Marfrig buys National Beef, becoming world’s No. 2 beef company

Marfrig Global Foods, a Brazilian meat processor, has acquired National Beef for $969 million, becoming the second-largest beef processor in the world, after Brazil’s JBS. Marfrig says it will pay for the deal by selling off its Keystone Foods division, which it bought in 2010 for $1.26 billion.

National Beef is the U.S.’s fourth-largest beef processor. After the acquisition is complete, Marfrig says the company will bring in over $13 billion in annual sales. Marfrig executives are reportedly unconcerned about a potential antitrust challenge to the acquisition.

The announcement of the acquisition was met with concern by some ranchers who fear continued monopolization in the beef sector.
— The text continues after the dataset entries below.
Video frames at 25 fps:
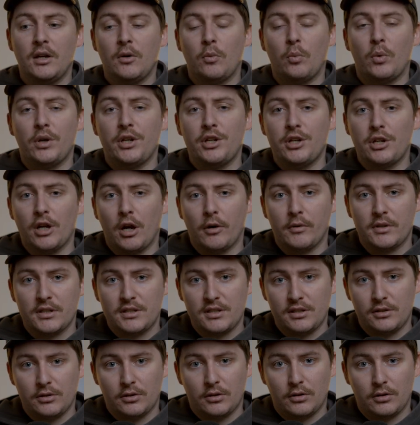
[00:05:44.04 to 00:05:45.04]
when you go
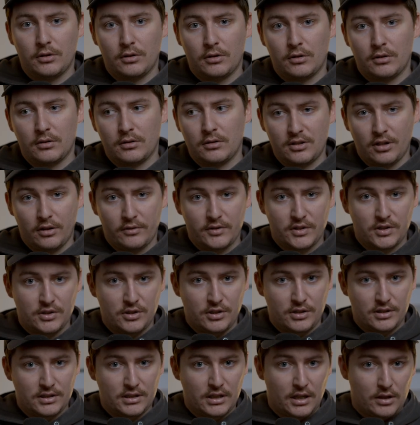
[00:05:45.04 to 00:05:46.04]
into your Service
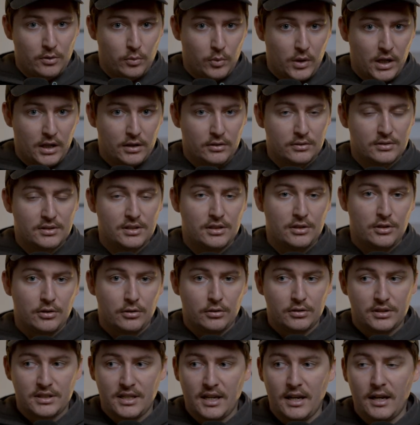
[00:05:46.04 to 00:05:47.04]
New South Wales in
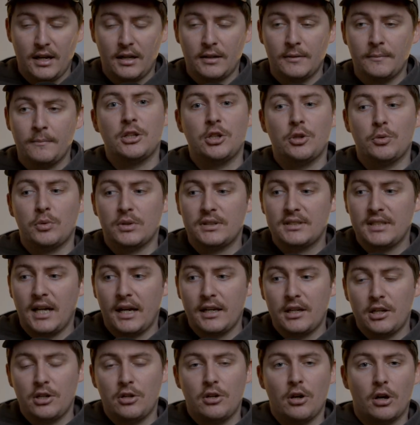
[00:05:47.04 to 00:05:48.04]
your town, you would
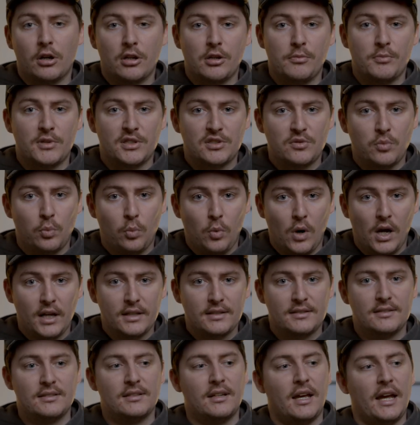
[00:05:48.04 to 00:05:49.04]
take your documents
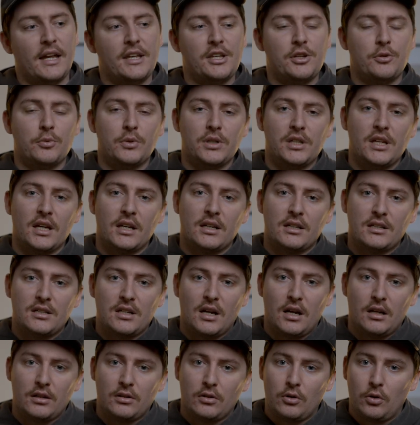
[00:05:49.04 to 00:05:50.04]
once and you would get it
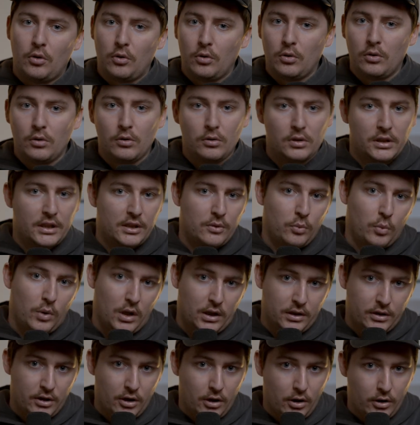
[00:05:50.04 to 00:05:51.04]
done all in
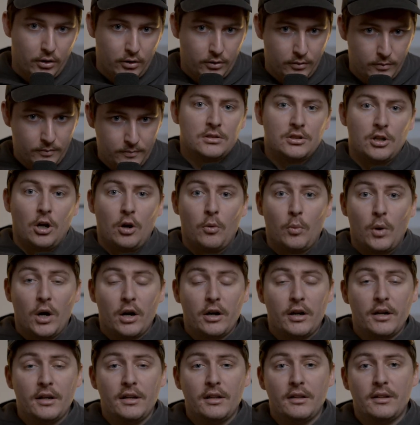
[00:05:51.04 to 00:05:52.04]
one go. Don't
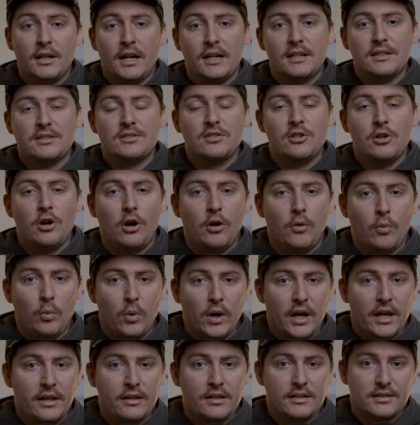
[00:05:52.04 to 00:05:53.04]
worry, that is not
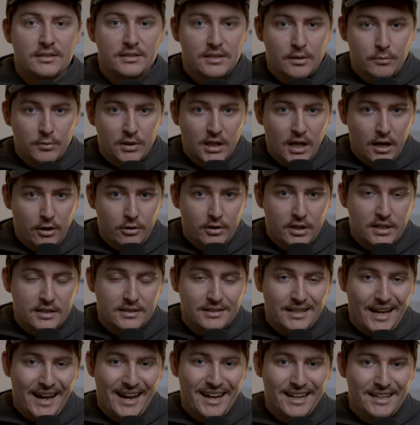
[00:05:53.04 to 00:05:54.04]
where the
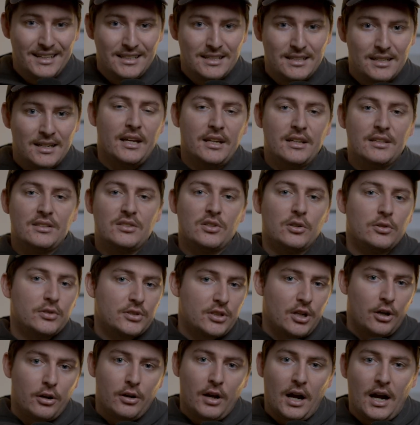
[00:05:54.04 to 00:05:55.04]
similarities end. It is
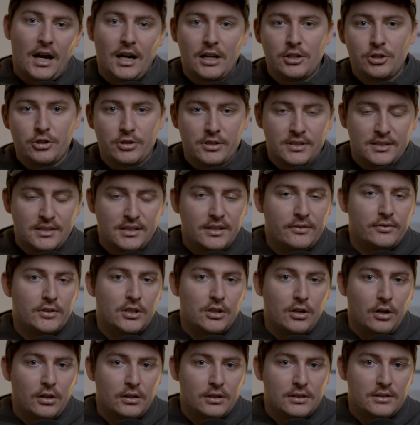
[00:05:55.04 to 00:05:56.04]
also
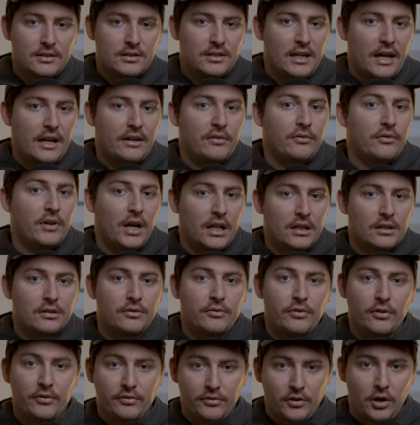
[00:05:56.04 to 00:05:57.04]
$107 and
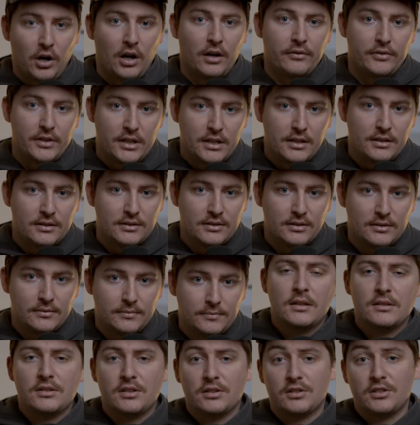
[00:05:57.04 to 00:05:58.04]
valid for 5 years.
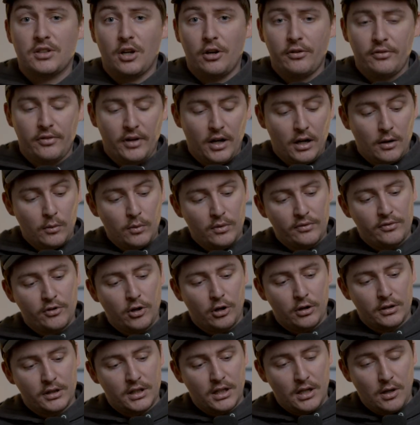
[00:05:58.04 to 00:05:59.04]
So far we've
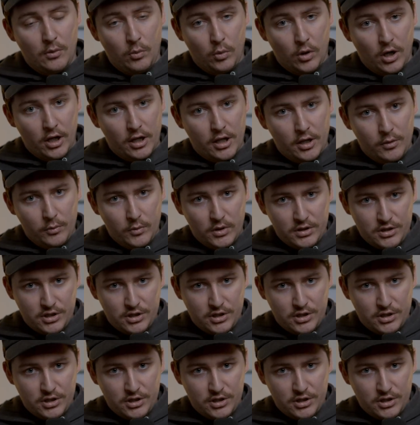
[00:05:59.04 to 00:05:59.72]
got the Working with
The Organization for Competitive Markets, a think-tank and policy advocacy group that focuses on agricultural antitrust issues, said in a statement that they are “alarmed” by the acquisition. The group linked the deal to an ongoing battle between independent ranchers and the Department of Agriculture over whether and how to label U.S.-produced beef in supermarkets. Monopolization and U.S. ranchers’ inability to define themselves in the marketplace “will surely guarantee the demise of America’s cattle producers,” the group said.

Today, four meatpackers control over 80 percent of the U.S.’s beef processing sector.